Ayende @ Rahien

Refunds available at head office

re: NoSQL, meh

I was pointed to this blog post, it is written by the guy who wrote ZODB (a python object database) who isn’t excited about NoSQL:

But for me there was a moment of pure joy one morning when an absolutely awesome colleague I worked with at the time said to me something like: "There's a problem with this invoice, I traced it down to this table in the database which has errors in these columns. I've written a SQL statement to correct, or should it be done at the model level?". Not only had he found and analyzed the problem, he was offering to fix it.

Praise the gods. To do similar in Plone, he would have had to learn Python, read up on all the classes. Write a script to get those objects from the ZODB and examine them. Not a small undertaking by any means.

What was going on

The tools for the ZODB just weren't there and it wasn't transparent enough. If there was a good object browser for the ZODB (and yes a few simple projects showed up that tried to do that) that did all the work and exposed things that would really help. But setting up and configuring such a tool is hard and I never saw one that allowed you to do large scale changes.

I also got the following comment, on an unrelated post:

Not directly related, but I'm curious why you don't use Rhino Queues? The tooling with msmq?

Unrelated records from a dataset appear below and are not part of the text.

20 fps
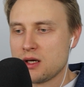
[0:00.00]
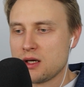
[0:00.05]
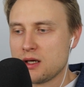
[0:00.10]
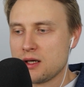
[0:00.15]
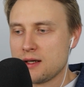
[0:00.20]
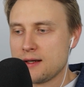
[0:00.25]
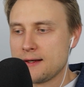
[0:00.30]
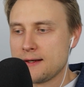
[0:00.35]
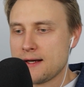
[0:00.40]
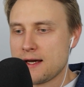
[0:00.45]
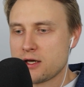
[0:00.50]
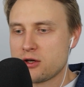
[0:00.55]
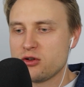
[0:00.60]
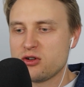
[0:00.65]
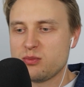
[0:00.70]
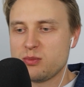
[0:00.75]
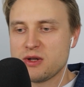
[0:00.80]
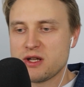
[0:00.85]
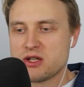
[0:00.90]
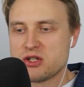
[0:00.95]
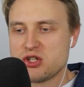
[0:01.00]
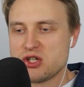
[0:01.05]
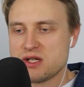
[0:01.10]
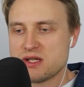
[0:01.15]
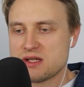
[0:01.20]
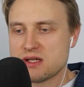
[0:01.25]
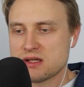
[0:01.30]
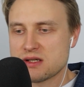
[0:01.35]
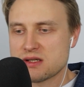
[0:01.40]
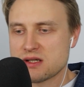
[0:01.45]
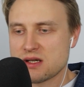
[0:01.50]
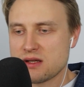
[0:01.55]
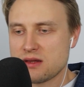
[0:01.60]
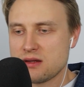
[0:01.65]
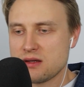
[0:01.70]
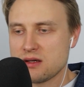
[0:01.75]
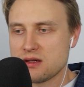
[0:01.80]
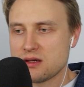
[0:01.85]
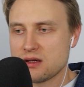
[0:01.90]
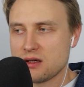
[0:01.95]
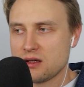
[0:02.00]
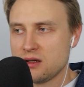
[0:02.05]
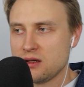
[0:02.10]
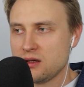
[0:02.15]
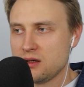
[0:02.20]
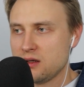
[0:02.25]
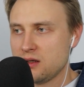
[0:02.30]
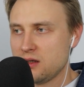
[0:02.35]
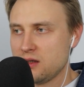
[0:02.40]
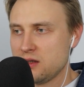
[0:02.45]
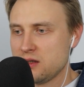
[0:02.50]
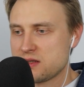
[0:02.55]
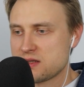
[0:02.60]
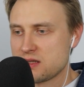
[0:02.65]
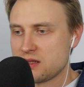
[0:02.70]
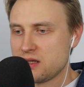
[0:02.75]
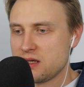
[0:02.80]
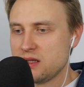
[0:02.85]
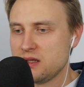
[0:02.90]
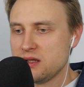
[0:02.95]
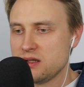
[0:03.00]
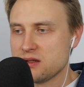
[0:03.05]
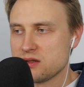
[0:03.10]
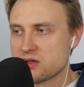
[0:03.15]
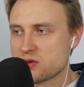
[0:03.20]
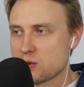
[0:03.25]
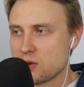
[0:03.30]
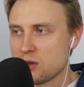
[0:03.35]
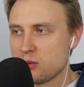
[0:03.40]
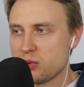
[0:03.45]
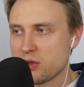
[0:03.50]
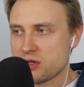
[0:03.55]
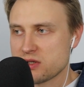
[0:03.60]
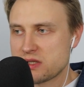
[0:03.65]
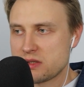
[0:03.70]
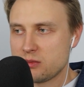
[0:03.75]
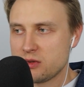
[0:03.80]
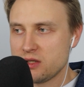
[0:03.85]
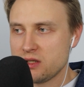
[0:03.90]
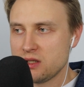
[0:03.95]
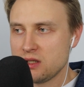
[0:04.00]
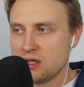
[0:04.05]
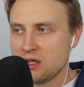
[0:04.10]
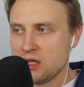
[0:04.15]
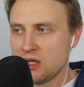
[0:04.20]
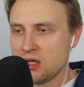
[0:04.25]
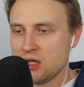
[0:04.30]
I could have played g6, I think. It's an idea as well, possibly.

Tooling are incredibly important! In fact, it is the tooling that can make or break a system. Rhino Queues is a really nice queuing system, it offer several benefits over MSMQ, but it has no tooling support, and as such, it has a huge disadvantage in comparison to MSMQ (or other Queuing technologies).

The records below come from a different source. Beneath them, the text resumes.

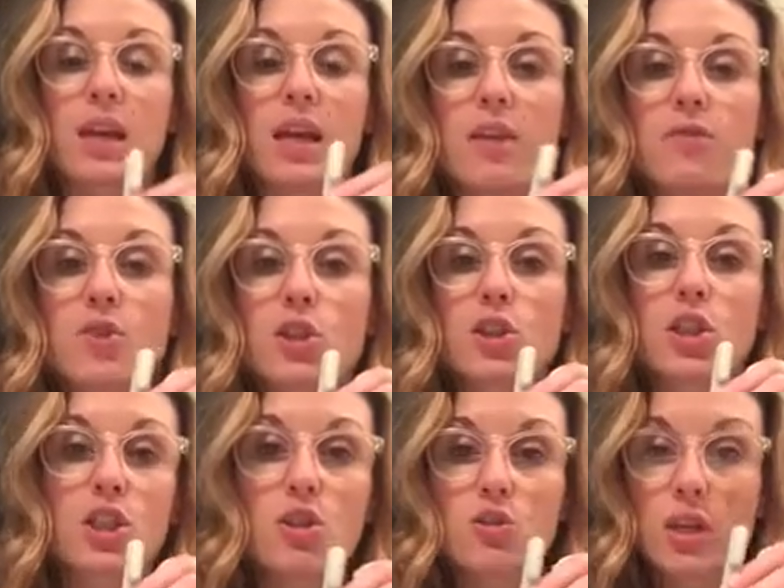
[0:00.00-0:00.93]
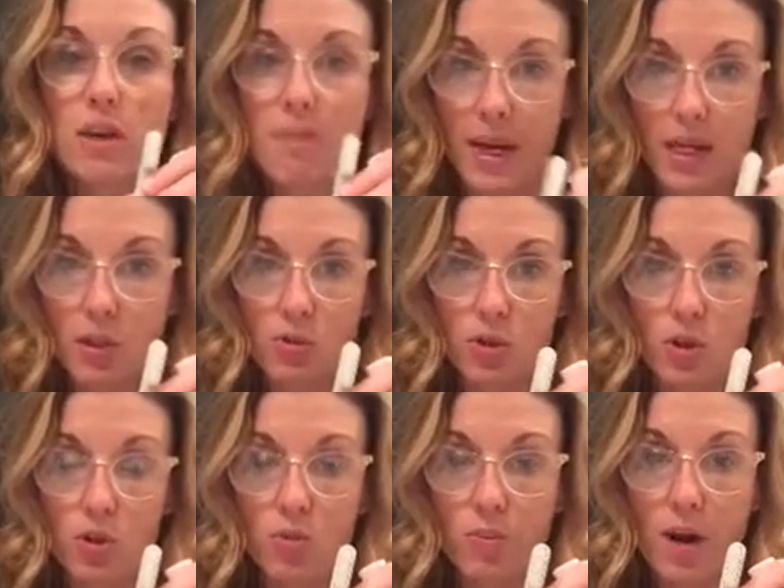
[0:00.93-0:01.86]
if you're just using a manual
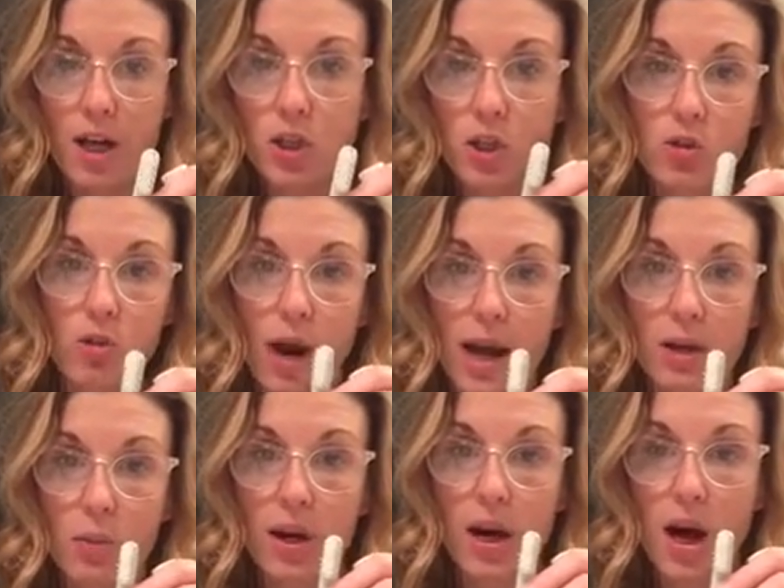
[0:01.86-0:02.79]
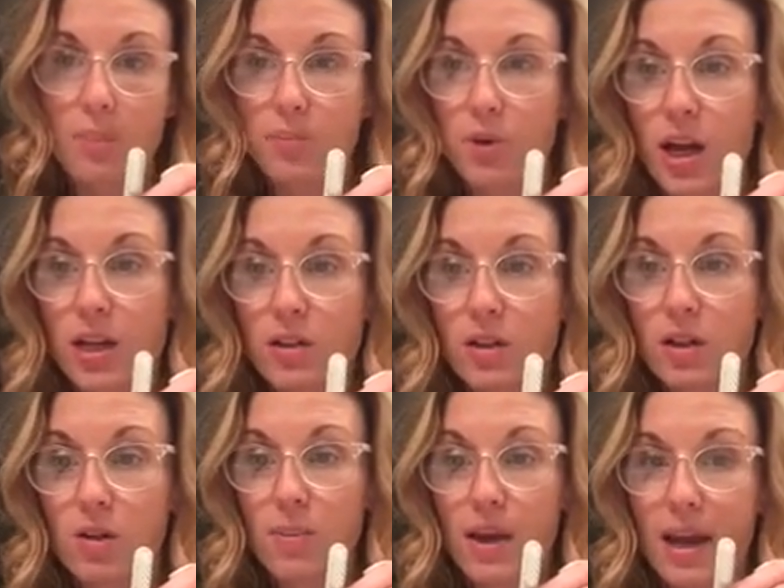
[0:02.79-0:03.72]
toothbrush and you kind of want to upgrade a
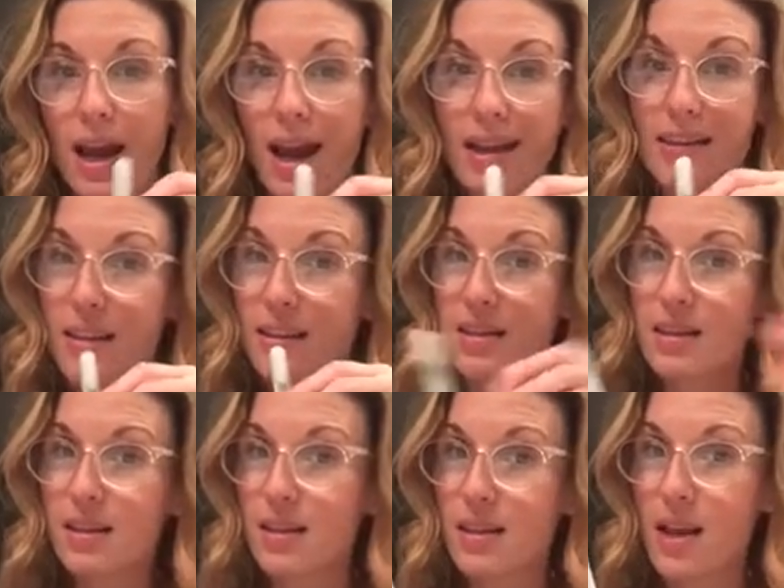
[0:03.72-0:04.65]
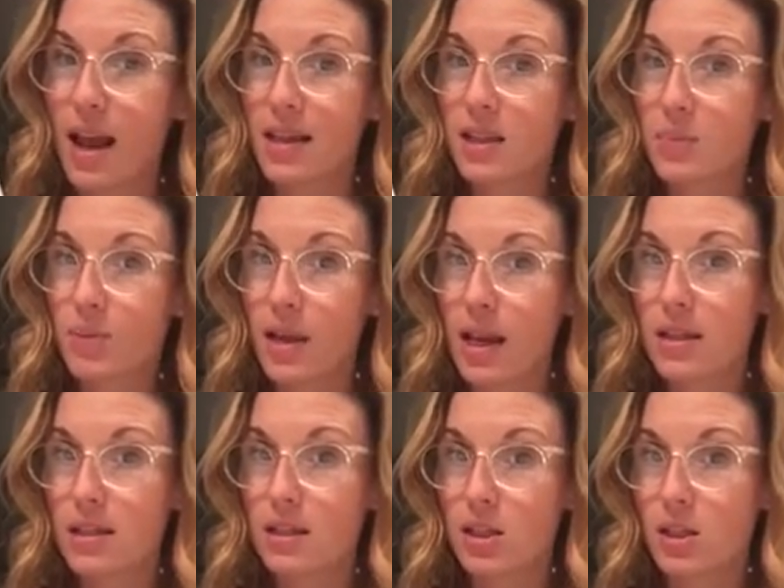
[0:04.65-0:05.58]
little bit, I think this is a nice
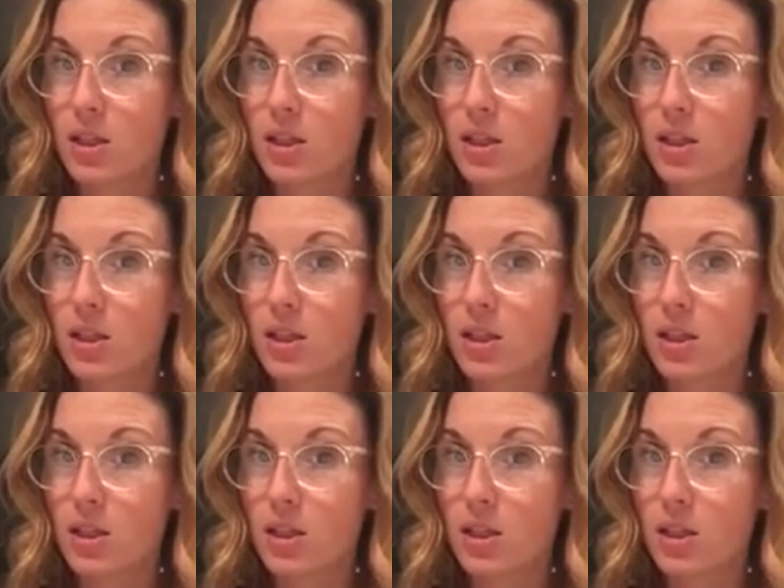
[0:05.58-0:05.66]
place to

With databases, this is even more important. I can (usually) live without having direct access to queued messages, but for databases and data stores, having the ability to access the data in an easy manner is mandatory. Some data is unimportant (I couldn’t care less what the values are in user #12094’s session are), but for the most part, you really want the ability to read that data and look at it in a human readable fashion.

The problems that Andy run into with ZODB are related more to the fact that ZODB didn’t have any good tooling and that the ZODB storage format was tied directly to Python’s pickle.

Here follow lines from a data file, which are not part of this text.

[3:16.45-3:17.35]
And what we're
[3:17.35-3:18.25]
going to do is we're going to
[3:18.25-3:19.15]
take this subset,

With Raven, I flat out refuse to release it publically until we have a good tooling story. Raven comes with its own internal UI (accessible via any web browser), which allows you to define indexes, view/create/edit the documents, browse the database, etc.

I consider such abilities crucial, because without those, a database is basically a black hole, which requires special tooling to work with. By providing such tooling out of the box, you reduce the barrier to entry by a huge margin.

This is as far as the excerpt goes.